The emotional and physical benefits of running for retirees are plenty, but as the years start to slowly creep on you, you may grow more hesitant to begin or resume the sport. But everyone must begin somewhere, and doing so may be a pleasure in the long run if you are consistent and see your efforts come to fruition. So, if you’re ready to start running, here’s how to begin in your 60’s.
Seek Doctor’s Opinion
Before beginning any workout, it is recommended that you consult with your doctor. The reason for this is that there is a tiny rise in the risk for cardiovascular disease when you begin to engage in moderate or vigorous activity.
So the check-up is to ensure that you don’t have an undiagnosed heart problem that you aren’t aware of, or that you aren’t putting yourself through an overly strenuous routine, notably if you are generally quite inactive throughout your adult years.
Gear Up with the Right Attire
Once you’ve got the green light from your physician, it’s time to dress appropriately. Jogging is a very practical workout since it can be done almost anywhere and requires no special equipment. Nonetheless, it is critical to dress the part, particularly when selecting the suitable style of shoe.
Jogging shoes for retirees should be sturdy, padded, and comfortable so that they can easily handle the impact of running. If you’re not sure what style of shoe is ideal for your feet, consult the retail assistants at a running store. Most will be able to assess your form and offer some advice.
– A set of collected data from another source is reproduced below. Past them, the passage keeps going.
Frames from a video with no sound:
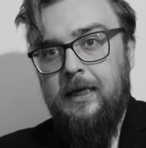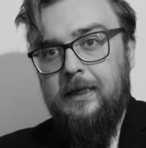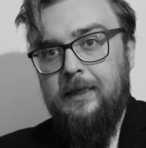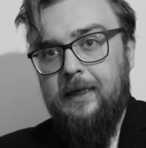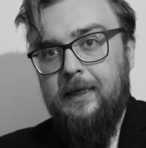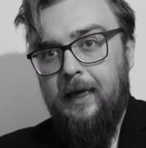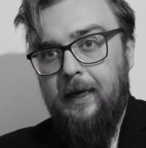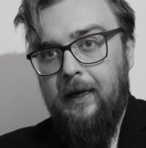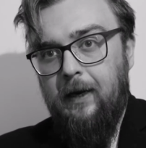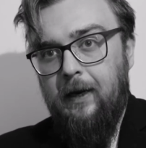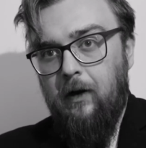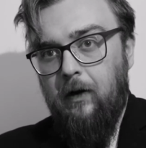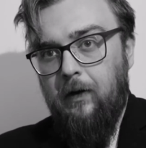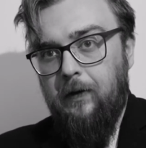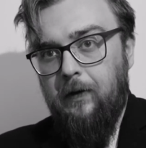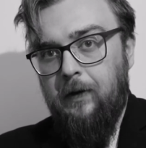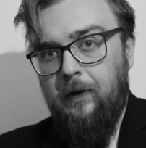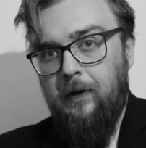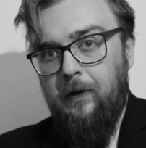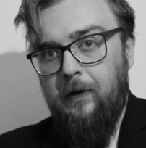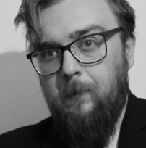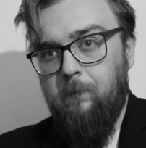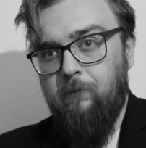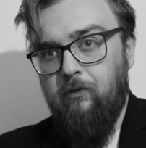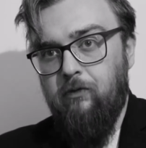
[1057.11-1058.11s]
taking
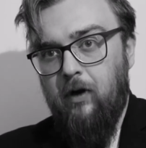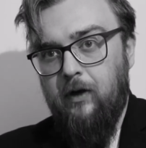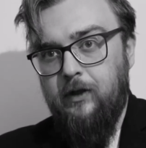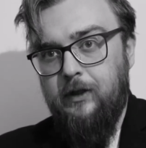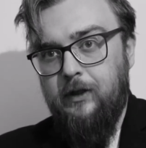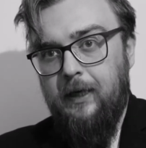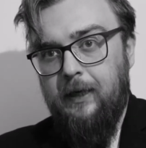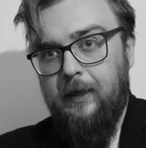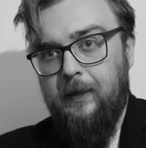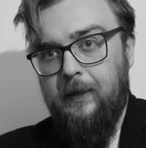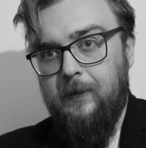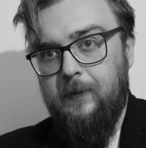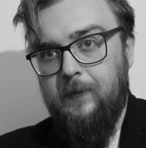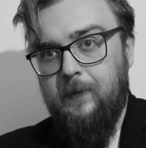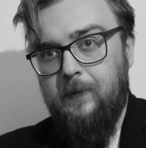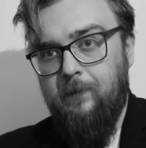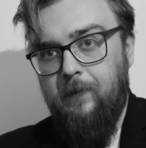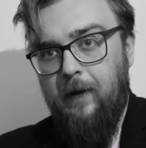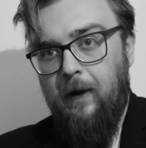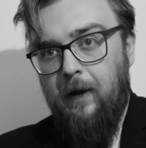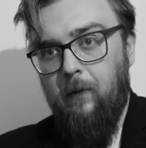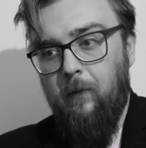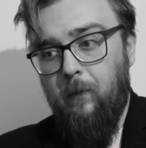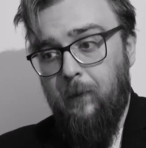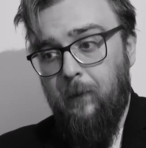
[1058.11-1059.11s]
on projects
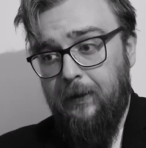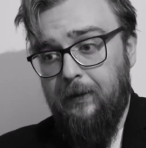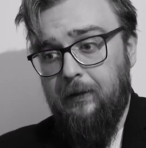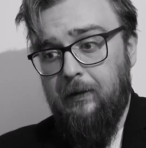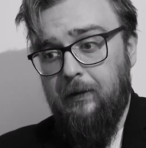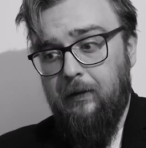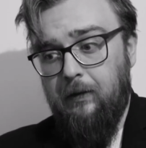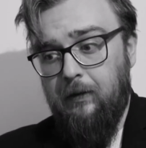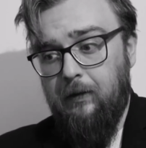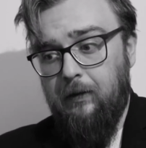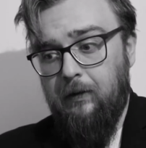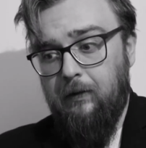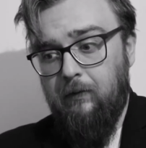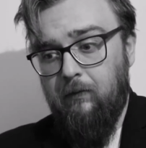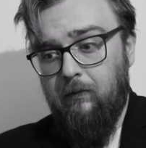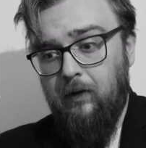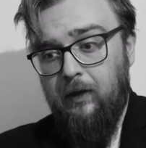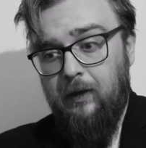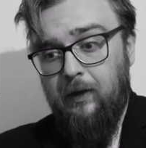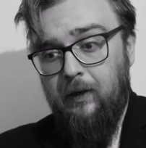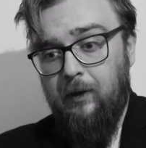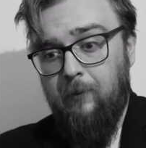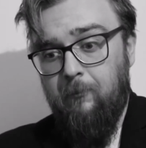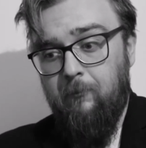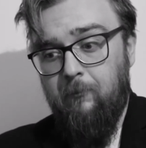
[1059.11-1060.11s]
that will
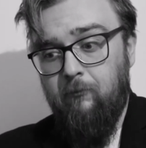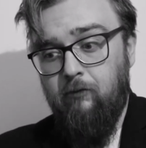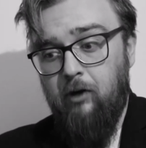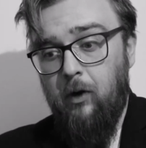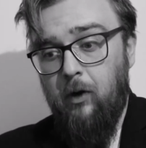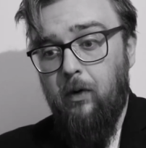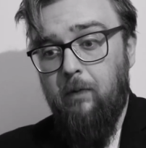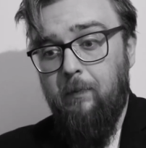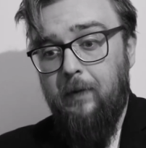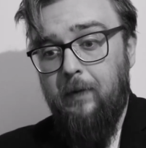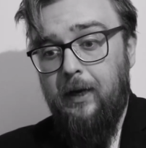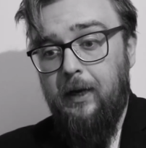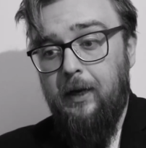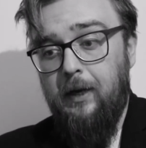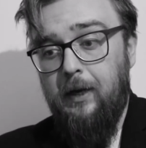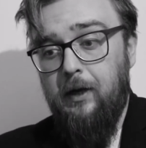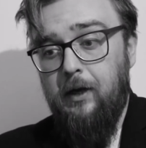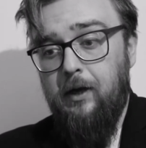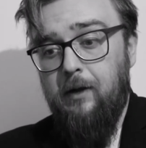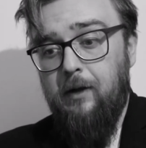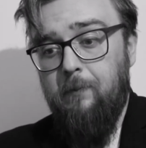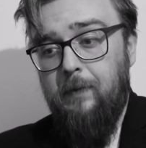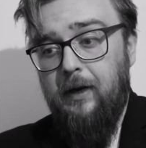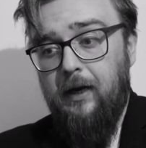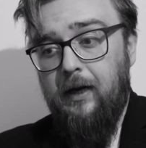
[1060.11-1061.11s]
ruin me,
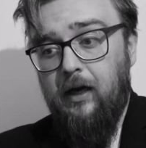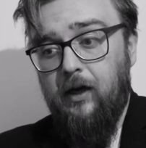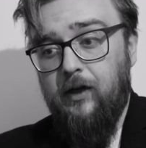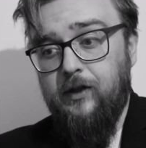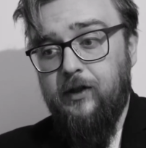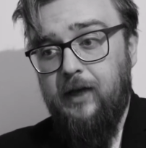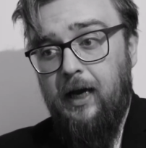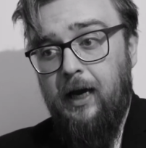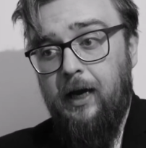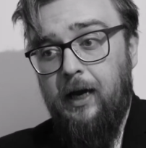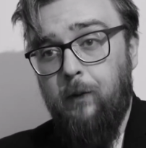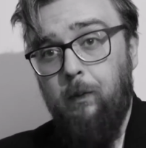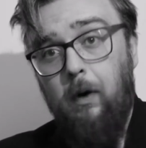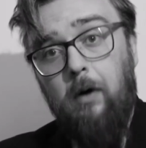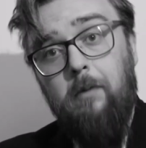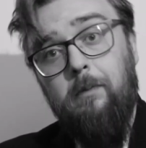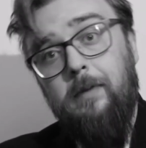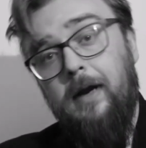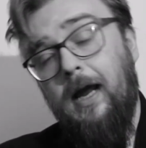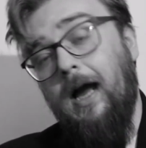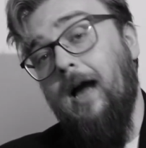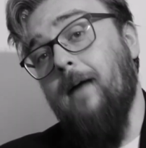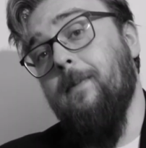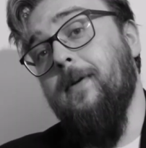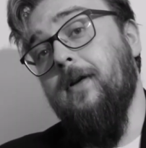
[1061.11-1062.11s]
because I won't
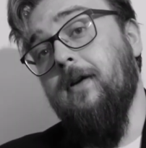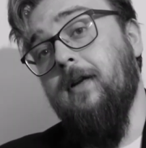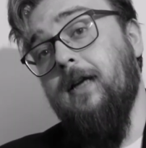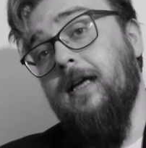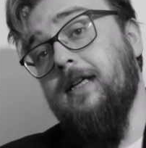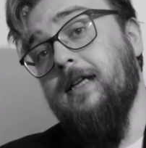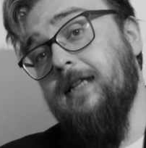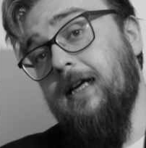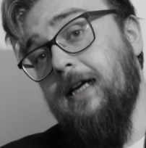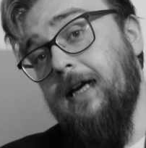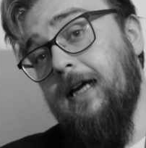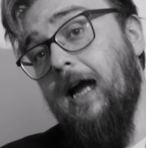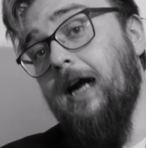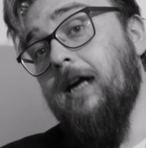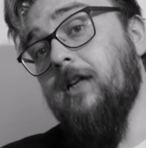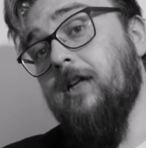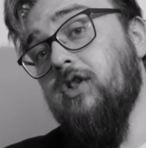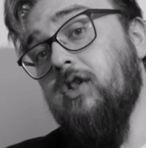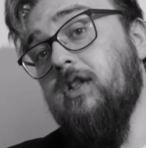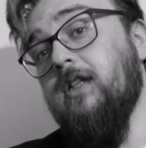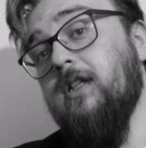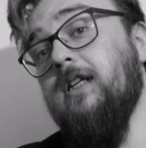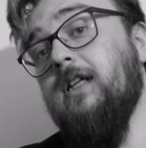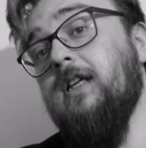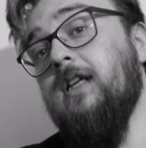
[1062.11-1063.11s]
be happy unless I
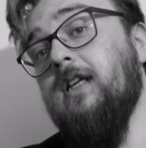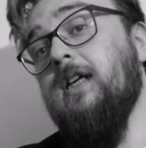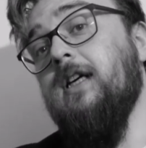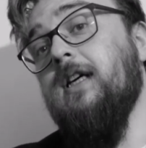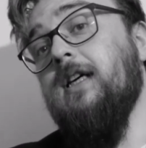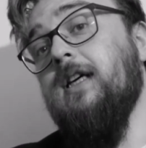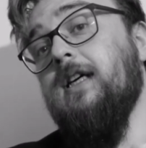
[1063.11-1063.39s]
actually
Switch Things Up with Dirt Trails
Grass and dirt routes are loved by many long-distance runners. Running over uneven ground not only avoids road impact but also keeps the pressures distributed, preventing overuse injuries.
Experts claim that jogging on trails relieves a lot of the tension that comes with jogging on hard surfaces. When the foot meets the ground on the trails, some of the stresses that would typically be transferred from the concrete up to the ankles, shins, knees, and hips are dispersed.
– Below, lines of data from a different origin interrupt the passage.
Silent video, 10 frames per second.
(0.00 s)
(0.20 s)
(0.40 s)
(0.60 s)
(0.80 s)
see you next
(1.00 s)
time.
The lower impact of running trails is likely to feel better than pavement for knee discomfort, shin splints, and any other issue that is aggravated by higher impact. Trail running may also be more effective in avoiding tendinitis in most cases.
Incorporate Strength Training in Your Routine
As you become older, weakened calves and ankles might make you more prone to injuries. Running can cause muscular imbalances or worsen existing ones. Weak calves, for instance, place too much strain on the Achilles tendon. Unstable hip and core muscles overburden your shins, causing shin splints.
Try implementing some targeted resistance training into your workout regime to help you run more effectively. If you’re in decent shape but ever had sports injuries, work on developing the lower leg endurance you will need to run properly.
Flexibility, stability, and muscle strength all tend to deteriorate as we age. This is an inevitable aspect of life. Running beyond 60, thankfully, is a fantastic approach to enhance our physique while also boosting our heart health. Other reported benefits of running include a lower chance of cancer, diabetes, anxiety, and Alzheimer’s disease. Just remember to take it gradually at first and increase the intensity as you go.